>>>

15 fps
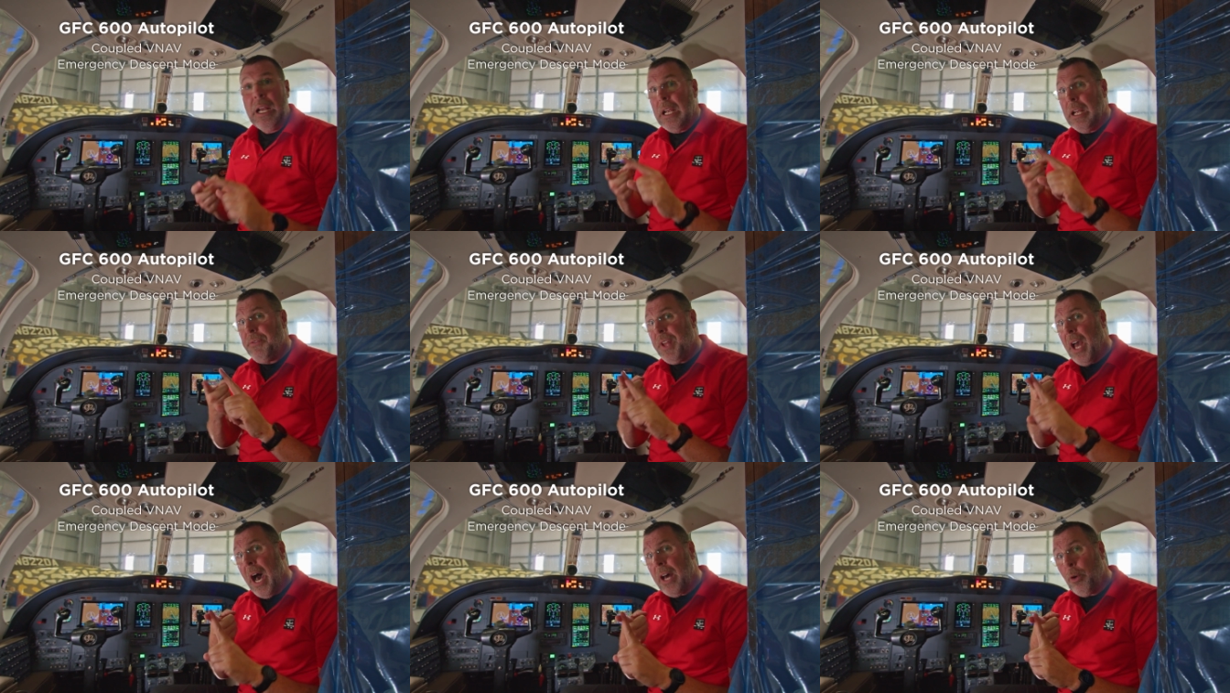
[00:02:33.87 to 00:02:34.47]
If
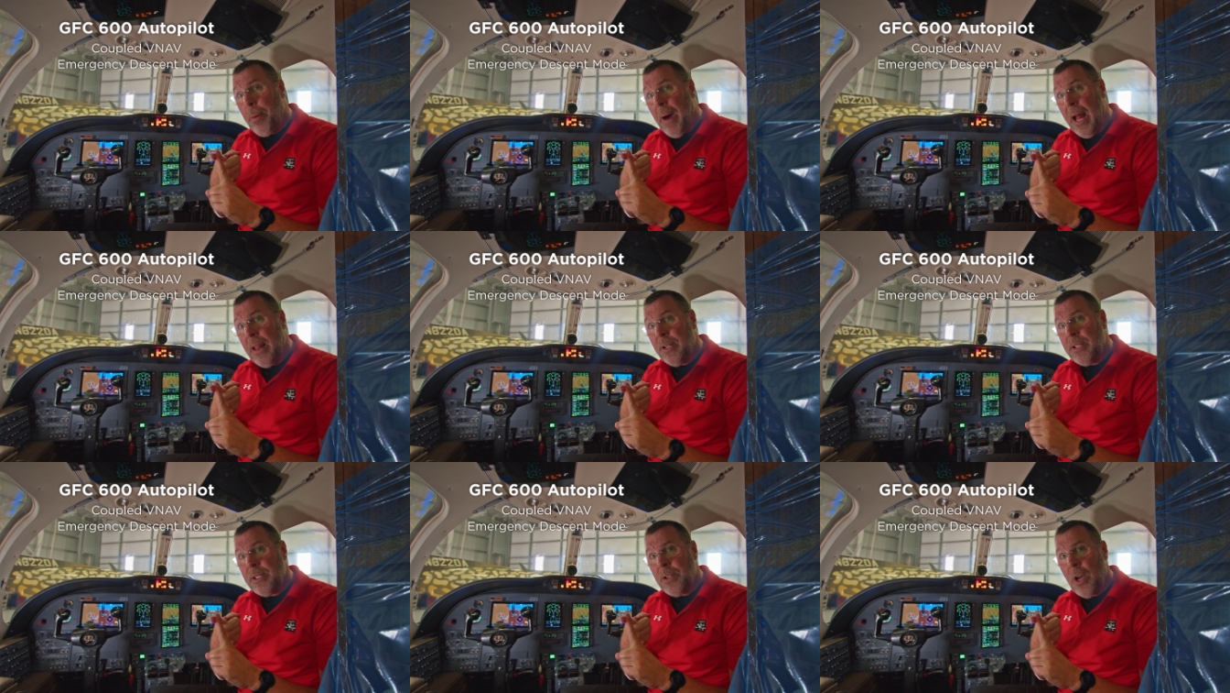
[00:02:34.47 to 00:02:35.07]
the
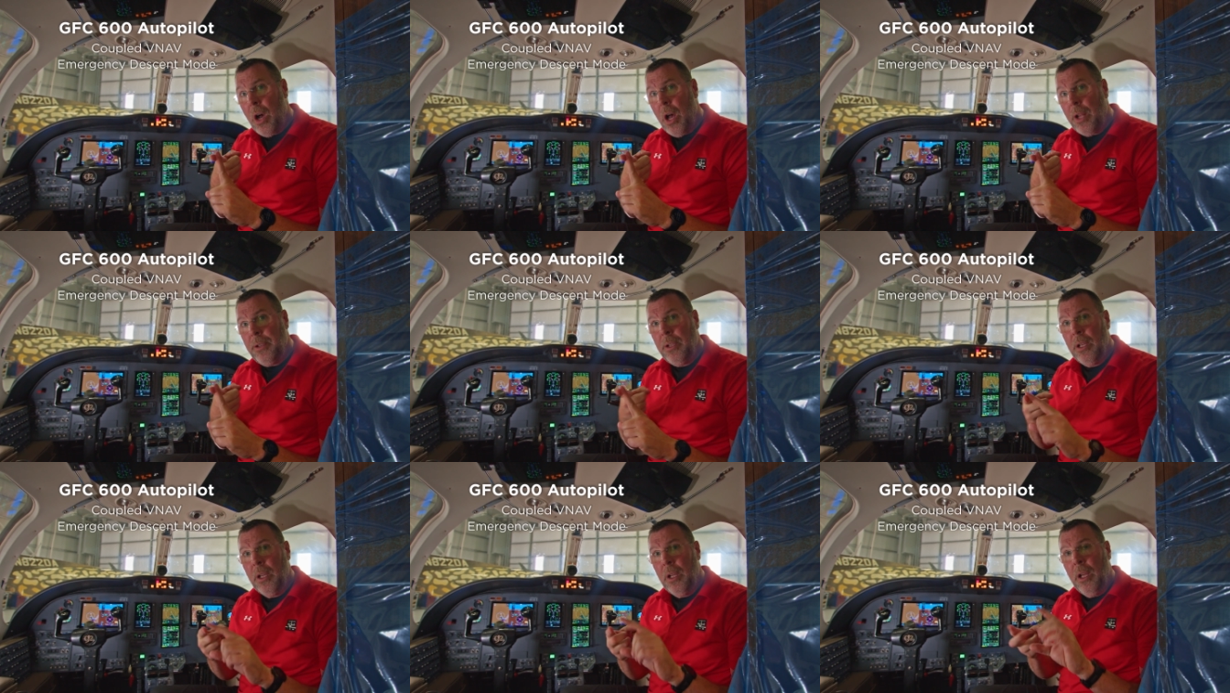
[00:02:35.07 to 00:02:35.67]
autopilot is on,
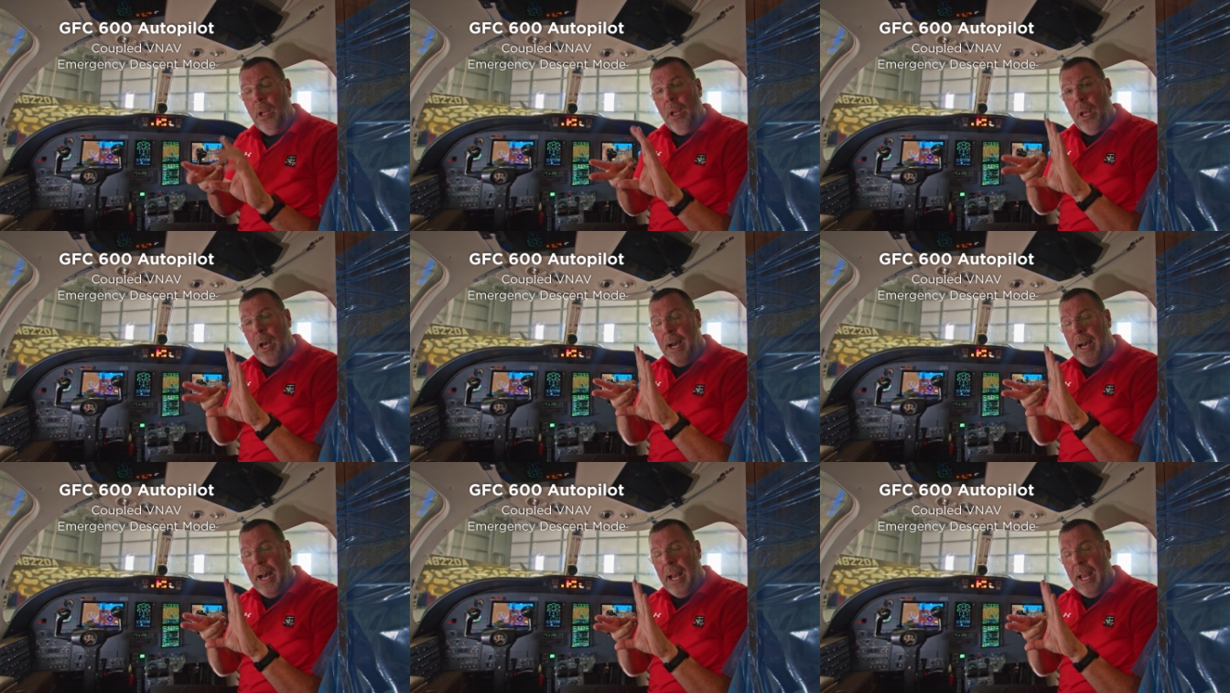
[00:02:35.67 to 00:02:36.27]

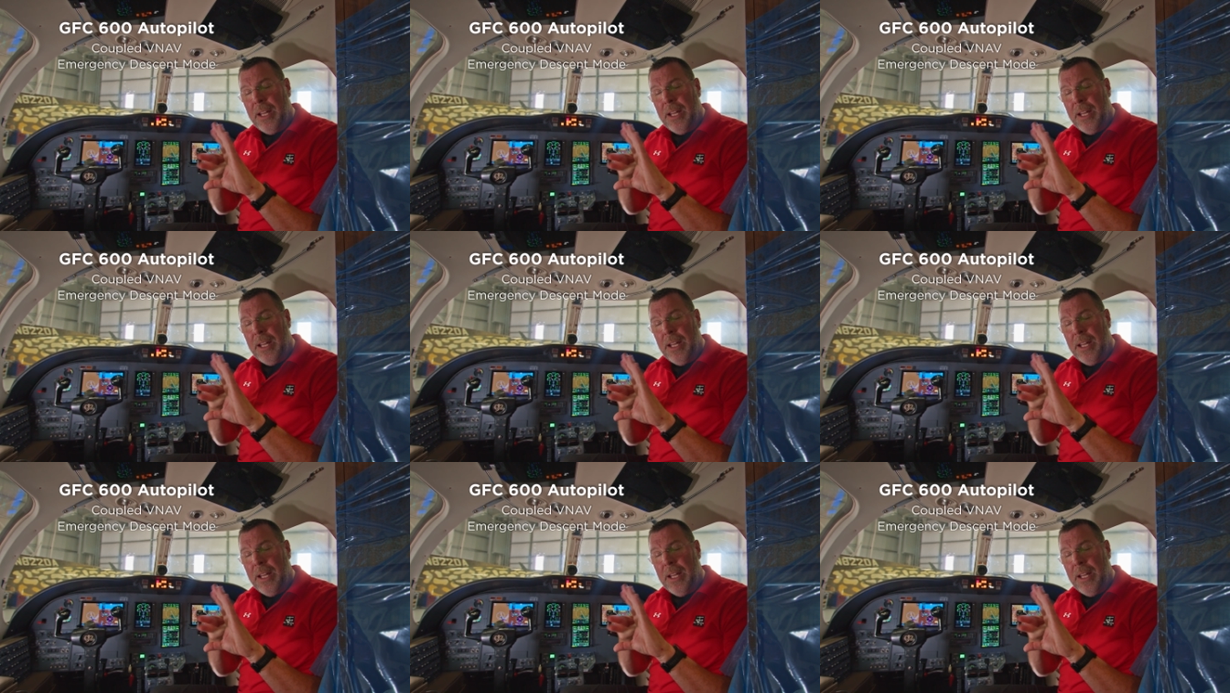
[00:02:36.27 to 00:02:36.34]
uh,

<<<

Return word for word the line bearing "[00:02:33.87 to 00:02:34.47]" and every later line of the entries, but none of the pictures.

[00:02:33.87 to 00:02:34.47]
If
[00:02:34.47 to 00:02:35.07]
the
[00:02:35.07 to 00:02:35.67]
autopilot is on,
[00:02:35.67 to 00:02:36.27]

[00:02:36.27 to 00:02:36.34]
uh,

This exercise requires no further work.